Finding great dividend stocks can seem relatively easy — that is, if you’re looking at the dividend yield alone. Certainly, you can find a number of lists online that detail the highest-yielding dividend stocks on the TSX today. But that doesn’t mean those dividends will last.
In fact, it’s arguable that those with higher dividend yields can actually be set up for failure. They could have that high yield because the company’s share price is dropping. Furthermore, the payout ratio could be high, meaning a dividend cut could be on the way.
Today, we’re going to look at three dividend stocks set up for success. Each has a solid payout ratio, is in a strong sector, and has a cheap share price to boot.
Dream Industrial REIT
Dream Industrial REIT (TSX:DIR.UN) is a perfect dividend stock to start off with. The real estate investment trust (REIT) offers stable and predictable income streams. It generates consistent rental income from its properties, which can provide investors with reliable dividends.
Furthermore, the increasing demand for logistics and distribution centres due to the growth of e-commerce and the need for efficient supply chains can positively impact industrial real estate investments. The dividend stock’s properties may benefit from this trend, leading to potential appreciation in property values and rental income.
So, with shares at just $13 as of writing, and a 5.4% dividend yield, the company looks like a strong investment to consider — especially as it payout ratio improves, and shares climb higher, already up 14% from 52-week lows.
Choice Properties
Another strong REIT to consider is Choice Properties REIT (TSX:CHP.UN). The dividend stock owns and operates a diverse portfolio of retail and commercial properties across Canada. Its portfolio includes grocery stores, shopping centres, and other retail properties anchored by well-known tenants like Loblaw.
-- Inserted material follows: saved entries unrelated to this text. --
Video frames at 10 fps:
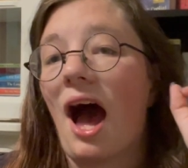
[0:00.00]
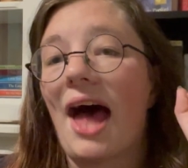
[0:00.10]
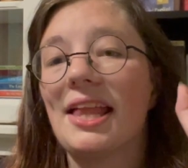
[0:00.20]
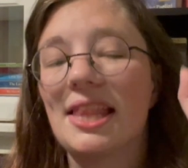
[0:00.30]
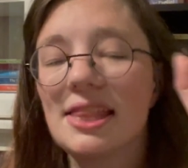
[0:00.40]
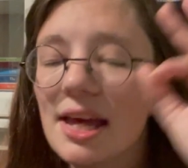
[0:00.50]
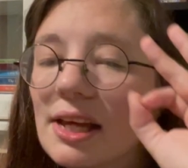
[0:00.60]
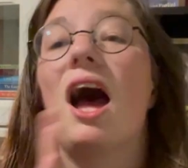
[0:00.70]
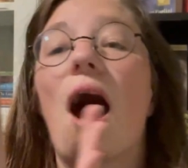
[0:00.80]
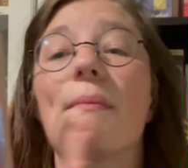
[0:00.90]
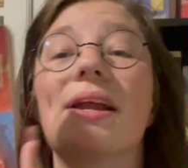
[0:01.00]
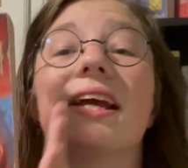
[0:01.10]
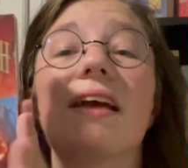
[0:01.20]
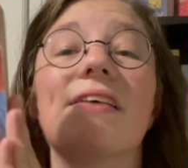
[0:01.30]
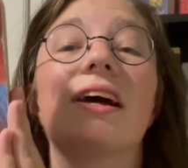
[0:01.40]
I think I'm going to
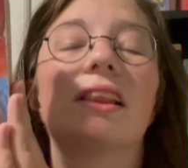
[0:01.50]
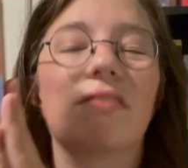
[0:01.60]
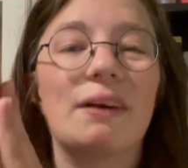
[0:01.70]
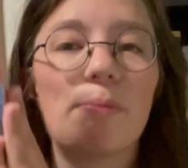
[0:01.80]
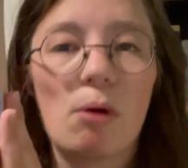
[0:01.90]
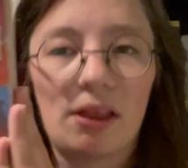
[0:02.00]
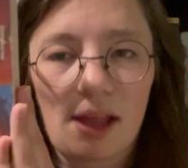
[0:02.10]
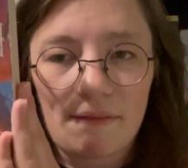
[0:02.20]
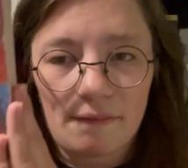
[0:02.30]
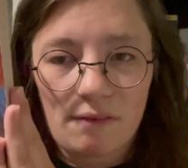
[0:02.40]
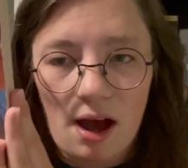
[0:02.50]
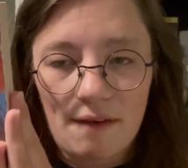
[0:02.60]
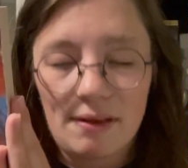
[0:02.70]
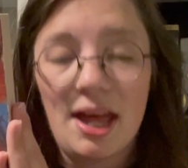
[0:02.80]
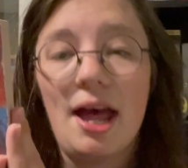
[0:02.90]
give it a 3.75,
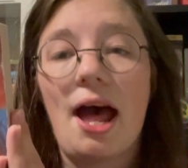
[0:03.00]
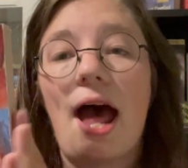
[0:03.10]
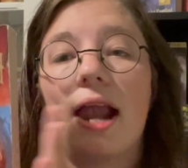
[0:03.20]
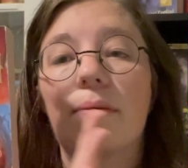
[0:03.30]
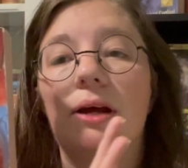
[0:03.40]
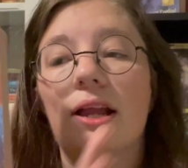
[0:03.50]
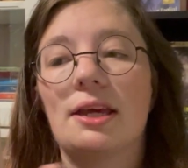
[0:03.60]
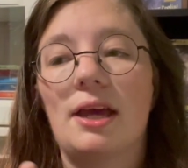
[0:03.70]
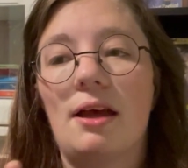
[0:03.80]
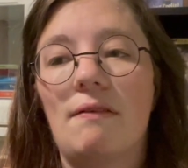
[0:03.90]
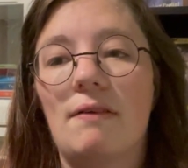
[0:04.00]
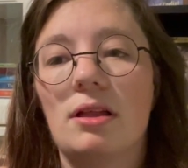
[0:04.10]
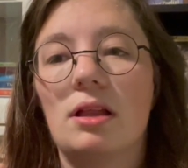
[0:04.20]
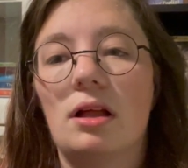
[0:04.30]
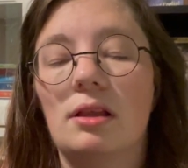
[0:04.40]
and I'm going to give
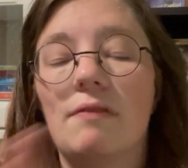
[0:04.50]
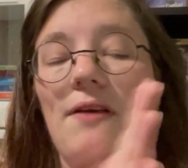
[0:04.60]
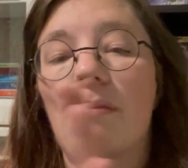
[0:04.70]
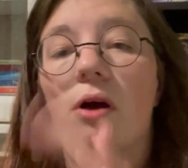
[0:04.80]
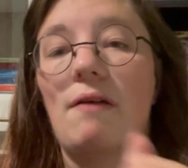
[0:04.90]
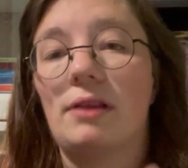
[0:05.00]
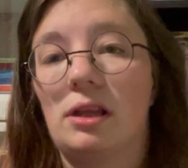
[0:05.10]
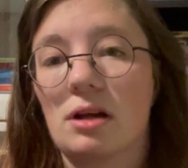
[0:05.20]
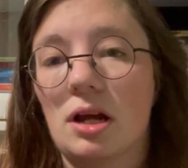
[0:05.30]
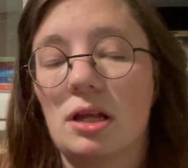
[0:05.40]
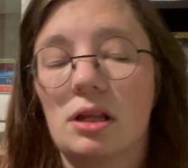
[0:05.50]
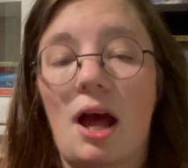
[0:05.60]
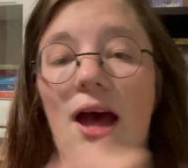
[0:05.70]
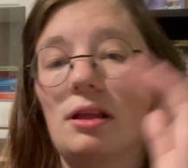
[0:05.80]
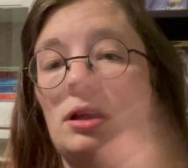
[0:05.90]
the Fablehaven series
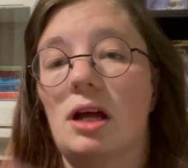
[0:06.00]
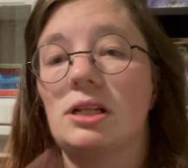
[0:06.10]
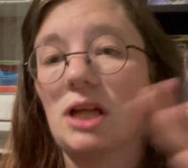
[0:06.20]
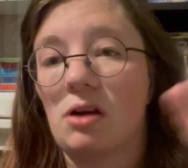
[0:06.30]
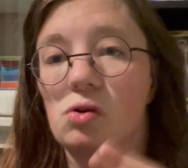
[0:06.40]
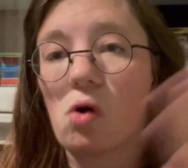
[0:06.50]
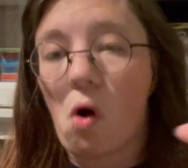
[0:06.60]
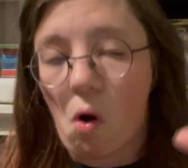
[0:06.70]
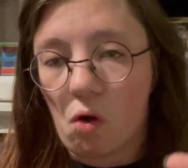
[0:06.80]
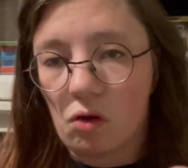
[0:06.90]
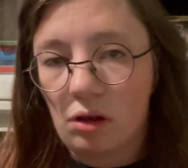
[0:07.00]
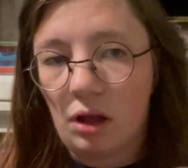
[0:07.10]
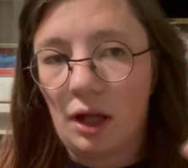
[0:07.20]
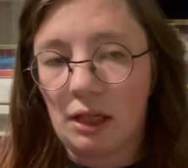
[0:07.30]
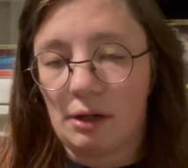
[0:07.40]
as a general whole
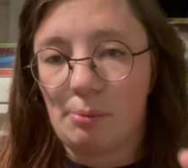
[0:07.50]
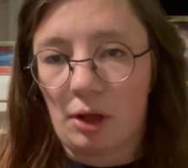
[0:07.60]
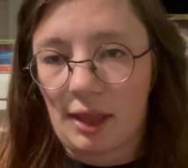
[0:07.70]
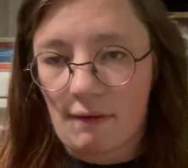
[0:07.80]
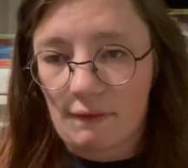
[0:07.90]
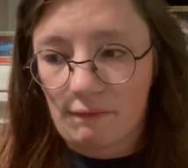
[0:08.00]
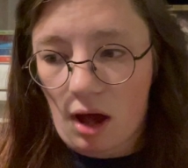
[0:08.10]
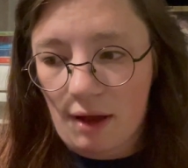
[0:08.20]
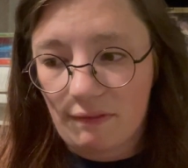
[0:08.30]
a 3.75.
These types of properties often provide stable cash flows as they cater to essential needs and typically have long-term lease agreements.
Despite economic fluctuations, grocery-anchored retail properties tend to be more resilient compared to other types of retail real estate. People need to buy groceries regardless of economic conditions, which can help sustain occupancy rates and rental income for Choice Properties REIT.
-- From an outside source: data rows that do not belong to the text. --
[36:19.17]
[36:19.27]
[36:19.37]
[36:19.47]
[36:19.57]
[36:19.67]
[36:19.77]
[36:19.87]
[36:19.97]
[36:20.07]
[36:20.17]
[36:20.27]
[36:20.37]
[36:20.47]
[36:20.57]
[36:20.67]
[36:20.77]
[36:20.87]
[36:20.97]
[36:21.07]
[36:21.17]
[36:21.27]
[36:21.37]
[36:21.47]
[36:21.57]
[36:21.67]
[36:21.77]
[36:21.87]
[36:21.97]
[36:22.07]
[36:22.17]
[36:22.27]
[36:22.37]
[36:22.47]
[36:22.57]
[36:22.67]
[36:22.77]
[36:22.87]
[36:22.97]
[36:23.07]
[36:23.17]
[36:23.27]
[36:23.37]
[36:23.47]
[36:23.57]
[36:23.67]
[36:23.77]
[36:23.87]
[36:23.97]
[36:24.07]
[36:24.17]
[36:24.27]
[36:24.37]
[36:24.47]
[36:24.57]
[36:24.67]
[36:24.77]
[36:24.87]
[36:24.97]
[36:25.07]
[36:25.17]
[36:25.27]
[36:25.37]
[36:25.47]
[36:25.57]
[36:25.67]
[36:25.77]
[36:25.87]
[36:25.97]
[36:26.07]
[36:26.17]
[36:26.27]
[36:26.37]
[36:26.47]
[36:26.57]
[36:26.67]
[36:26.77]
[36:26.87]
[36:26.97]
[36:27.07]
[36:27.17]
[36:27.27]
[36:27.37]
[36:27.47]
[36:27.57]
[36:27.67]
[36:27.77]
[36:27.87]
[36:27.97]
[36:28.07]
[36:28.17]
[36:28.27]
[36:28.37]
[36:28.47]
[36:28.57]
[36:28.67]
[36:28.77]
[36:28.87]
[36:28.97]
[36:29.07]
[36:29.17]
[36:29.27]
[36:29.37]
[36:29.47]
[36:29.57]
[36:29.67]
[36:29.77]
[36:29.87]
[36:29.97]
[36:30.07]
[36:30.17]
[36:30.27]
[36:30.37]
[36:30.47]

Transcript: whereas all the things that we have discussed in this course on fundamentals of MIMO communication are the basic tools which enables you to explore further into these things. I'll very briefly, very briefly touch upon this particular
So, with shares at just $13 and a 5.83% dividend yield, it also looks like a strong investment choice. It also has a stable payout ratio at 81%, with shares up 11% from 52-week lows.
NorthWest REIT
After a year of balancing the books, NorthWest Healthcare Properties REIT (TSX:NWH.UN) has been making a comeback. NWH.UN specializes in owning and managing healthcare real estate properties, including medical office buildings, hospitals, and clinics. Healthcare real estate tends to have stable and resilient demand, as healthcare services are essential regardless of economic conditions. This can translate into consistent rental income for the REIT.
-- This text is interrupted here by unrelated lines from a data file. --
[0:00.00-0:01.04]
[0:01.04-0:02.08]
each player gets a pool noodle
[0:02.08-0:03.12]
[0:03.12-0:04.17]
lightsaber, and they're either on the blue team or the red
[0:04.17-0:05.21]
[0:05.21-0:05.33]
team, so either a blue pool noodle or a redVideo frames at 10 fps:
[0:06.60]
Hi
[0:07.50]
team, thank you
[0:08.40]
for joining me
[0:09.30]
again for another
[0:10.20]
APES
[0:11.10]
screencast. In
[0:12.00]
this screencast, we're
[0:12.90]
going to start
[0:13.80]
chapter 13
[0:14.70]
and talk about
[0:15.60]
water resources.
Furthermore, NWH.UN typically enters long-term lease agreements with reputable healthcare providers, government agencies, and healthcare-related organizations. These leases often have built-in rent escalations and lease renewal options, providing visibility into future cash flows and reducing tenant turnover risk.
So, now that the dividend stock has sold non-core assets and renegotiated loans at lower rates, it’s a strong time to get in on the stock — especially with a 6.75% dividend yield and shares up 37% from 52-week lows.